Task to carry out. All of the data below is to be output exactly as written.

Records shown.
****************

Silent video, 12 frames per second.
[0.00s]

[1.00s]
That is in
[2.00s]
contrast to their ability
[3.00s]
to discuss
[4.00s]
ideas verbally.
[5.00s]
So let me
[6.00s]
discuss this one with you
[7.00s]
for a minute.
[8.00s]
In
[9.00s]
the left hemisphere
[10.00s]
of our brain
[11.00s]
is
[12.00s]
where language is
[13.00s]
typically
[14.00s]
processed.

****************

Solution for this problem.
Silent video, 12 frames per second.
[0.00s]

[1.00s]
That is in
[2.00s]
contrast to their ability
[3.00s]
to discuss
[4.00s]
ideas verbally.
[5.00s]
So let me
[6.00s]
discuss this one with you
[7.00s]
for a minute.
[8.00s]
In
[9.00s]
the left hemisphere
[10.00s]
of our brain
[11.00s]
is
[12.00s]
where language is
[13.00s]
typically
[14.00s]
processed.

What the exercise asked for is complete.